Perhaps the remarks I have made to friends and family and the long separation has undermined how they believe her death affects me.  I called my brother after I got the email.  I cried and said I felt sad.  I wanted to reminisce about our life with her.  I know he loves me a lot and wants always to console me the best he can.  He remarked how she had not been that kind to me and how much it bothered him.  These are the words he uses from his wish to ease my pain but I would rather not hear them.  I don’t want to think I was marginally loved child.

She wasn’t the mother I would have liked her to be.  I think I would have wanted a ‘Mrs Pots’ type – warm, effusive, cuddly.  She was reserved in her feelings.  I think this is in part generational and also a result of her life story.  She had losses in her life that I’m sure gave her deep sorrow.

My father remarried when I was four.  I believe right from the beginning I called her mommy, mom or referred to as my mother for that is who she was to me.  In my experience we were a family and how my feelings changed as I grew doesn’t erase the relationship of parent and child.

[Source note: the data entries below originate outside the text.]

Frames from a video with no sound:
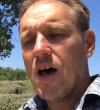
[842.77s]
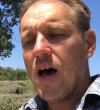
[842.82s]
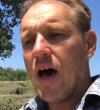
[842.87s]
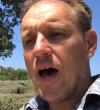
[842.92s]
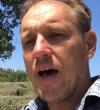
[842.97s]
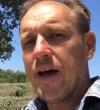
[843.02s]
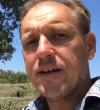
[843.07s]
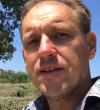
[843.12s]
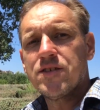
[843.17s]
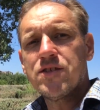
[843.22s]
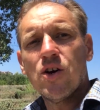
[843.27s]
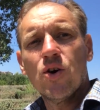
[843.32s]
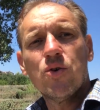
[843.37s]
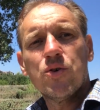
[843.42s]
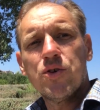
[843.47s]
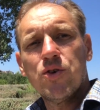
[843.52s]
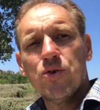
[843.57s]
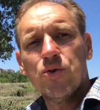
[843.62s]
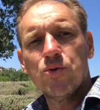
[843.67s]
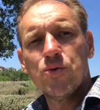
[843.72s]
I
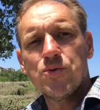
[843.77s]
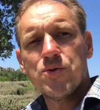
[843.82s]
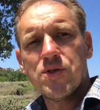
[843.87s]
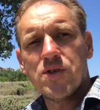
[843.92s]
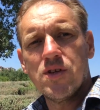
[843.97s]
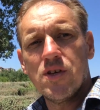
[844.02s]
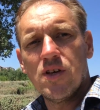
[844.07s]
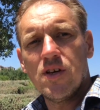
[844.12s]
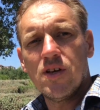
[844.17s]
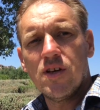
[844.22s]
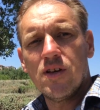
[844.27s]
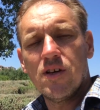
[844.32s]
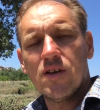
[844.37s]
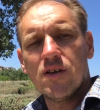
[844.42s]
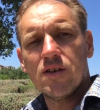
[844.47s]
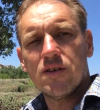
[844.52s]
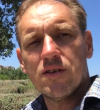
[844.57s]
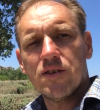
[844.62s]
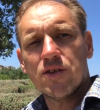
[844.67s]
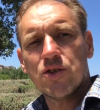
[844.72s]
don't use the
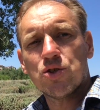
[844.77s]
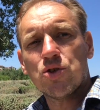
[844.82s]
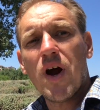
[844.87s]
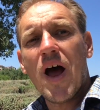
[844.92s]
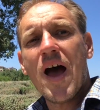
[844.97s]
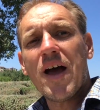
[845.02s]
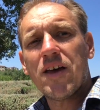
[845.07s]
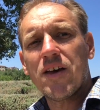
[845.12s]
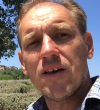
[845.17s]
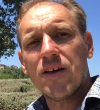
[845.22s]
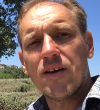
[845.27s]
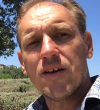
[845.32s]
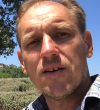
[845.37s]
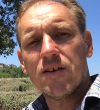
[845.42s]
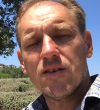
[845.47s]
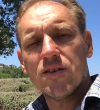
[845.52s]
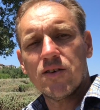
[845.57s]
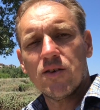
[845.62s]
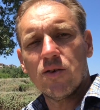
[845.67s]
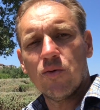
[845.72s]
tracking.
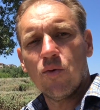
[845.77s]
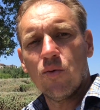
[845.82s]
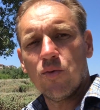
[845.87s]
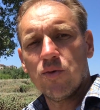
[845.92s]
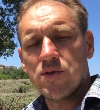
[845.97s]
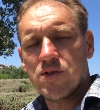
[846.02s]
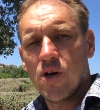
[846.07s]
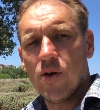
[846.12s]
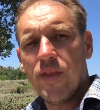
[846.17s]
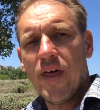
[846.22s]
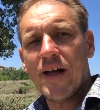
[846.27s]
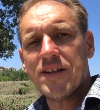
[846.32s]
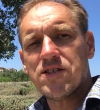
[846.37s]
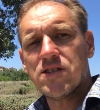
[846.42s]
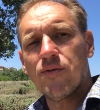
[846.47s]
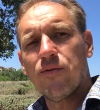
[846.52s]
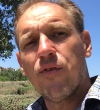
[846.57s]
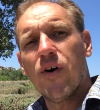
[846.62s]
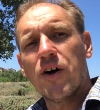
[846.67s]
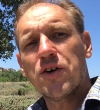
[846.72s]
So that's
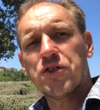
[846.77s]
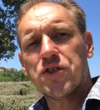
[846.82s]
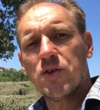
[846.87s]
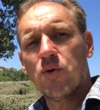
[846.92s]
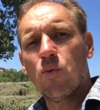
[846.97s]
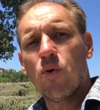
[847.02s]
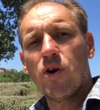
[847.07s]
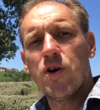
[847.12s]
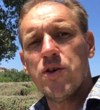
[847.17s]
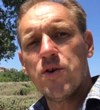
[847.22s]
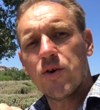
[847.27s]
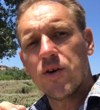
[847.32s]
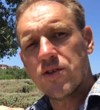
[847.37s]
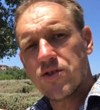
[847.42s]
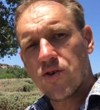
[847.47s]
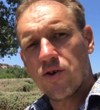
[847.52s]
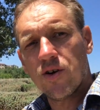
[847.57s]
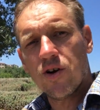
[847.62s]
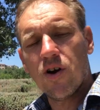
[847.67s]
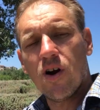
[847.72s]
the function where you can
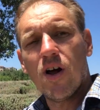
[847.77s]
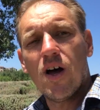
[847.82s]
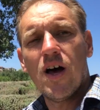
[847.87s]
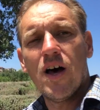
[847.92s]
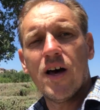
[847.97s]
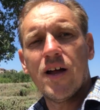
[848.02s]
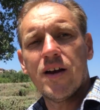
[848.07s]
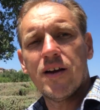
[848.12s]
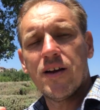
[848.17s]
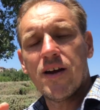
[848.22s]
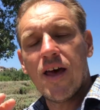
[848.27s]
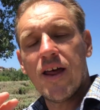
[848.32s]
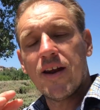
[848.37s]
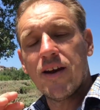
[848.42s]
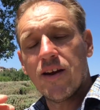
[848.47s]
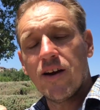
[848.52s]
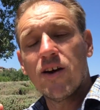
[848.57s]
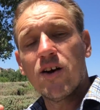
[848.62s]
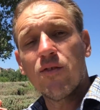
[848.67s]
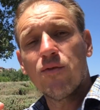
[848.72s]
turn it on, and at
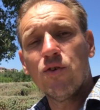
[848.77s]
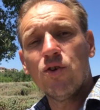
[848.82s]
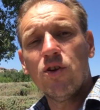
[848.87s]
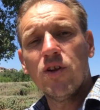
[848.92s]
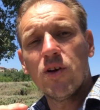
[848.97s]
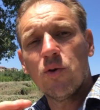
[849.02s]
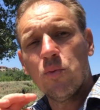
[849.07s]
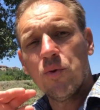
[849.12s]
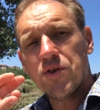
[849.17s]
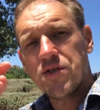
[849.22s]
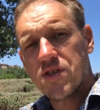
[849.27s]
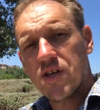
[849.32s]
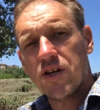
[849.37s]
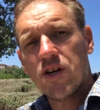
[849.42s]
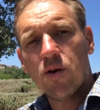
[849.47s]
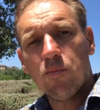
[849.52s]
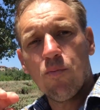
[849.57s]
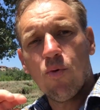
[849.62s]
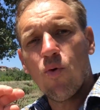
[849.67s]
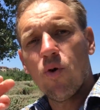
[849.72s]
an interval it will
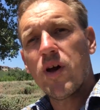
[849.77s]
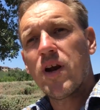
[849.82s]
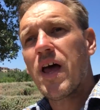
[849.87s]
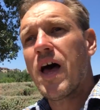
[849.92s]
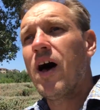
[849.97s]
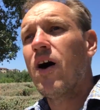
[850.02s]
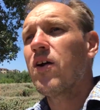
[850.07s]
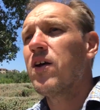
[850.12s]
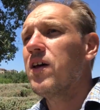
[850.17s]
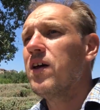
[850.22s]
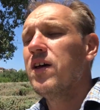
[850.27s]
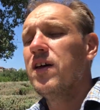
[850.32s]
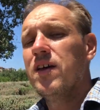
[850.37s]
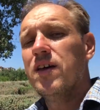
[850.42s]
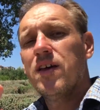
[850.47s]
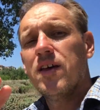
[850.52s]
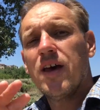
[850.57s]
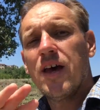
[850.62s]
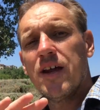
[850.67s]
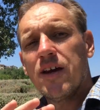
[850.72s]
send your point out,
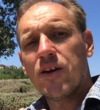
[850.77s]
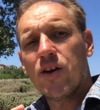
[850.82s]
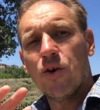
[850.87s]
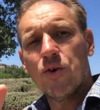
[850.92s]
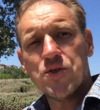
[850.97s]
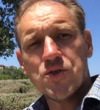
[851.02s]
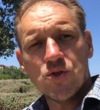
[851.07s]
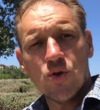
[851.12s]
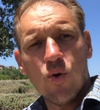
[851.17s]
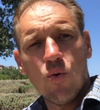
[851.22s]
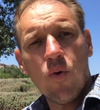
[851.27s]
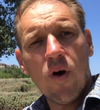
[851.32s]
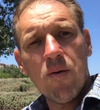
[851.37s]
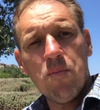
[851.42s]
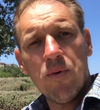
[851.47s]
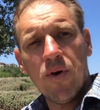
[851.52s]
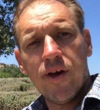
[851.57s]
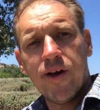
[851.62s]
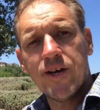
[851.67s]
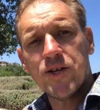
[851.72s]
and it goes to a
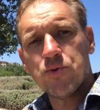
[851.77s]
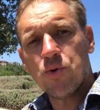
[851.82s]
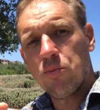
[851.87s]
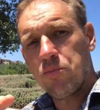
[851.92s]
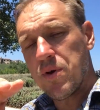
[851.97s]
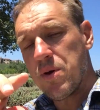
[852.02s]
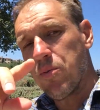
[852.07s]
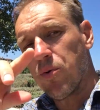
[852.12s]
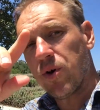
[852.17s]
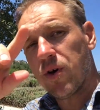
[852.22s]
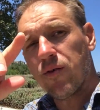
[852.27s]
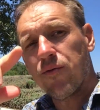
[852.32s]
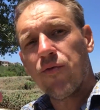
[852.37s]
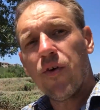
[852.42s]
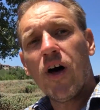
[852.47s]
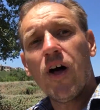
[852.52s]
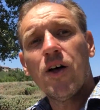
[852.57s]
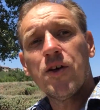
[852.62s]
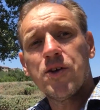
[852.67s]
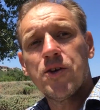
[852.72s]
web page where people can
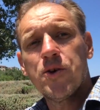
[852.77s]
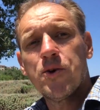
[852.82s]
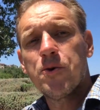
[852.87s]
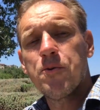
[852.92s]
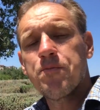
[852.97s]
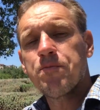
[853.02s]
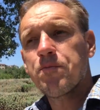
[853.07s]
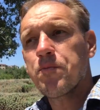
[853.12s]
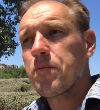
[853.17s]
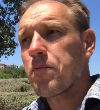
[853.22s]
follow you.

We don’t always get the picture of parent we want, but in remembering her, I would like to recall the moments of happiness, the kindnesses, and the gifts I received from her presence in my life.  I like to believe that in her own way she taught me how to be the best parent I can be.  I’m happy she was in my life.

Postscript:  I wrote this the week after her death.  I think I thought I should say more and so I never published it.  In reading it now, I think it is enough.

Glena Dawn Lannon Miller Logan 02 March 1917 – 28 January 2013

One response to this post.

  1. Posted by Debe on June 2, 2014 at 1:46 pm

    That was beautiful. So deep and vulnerable and real. I appreciate who you are so much.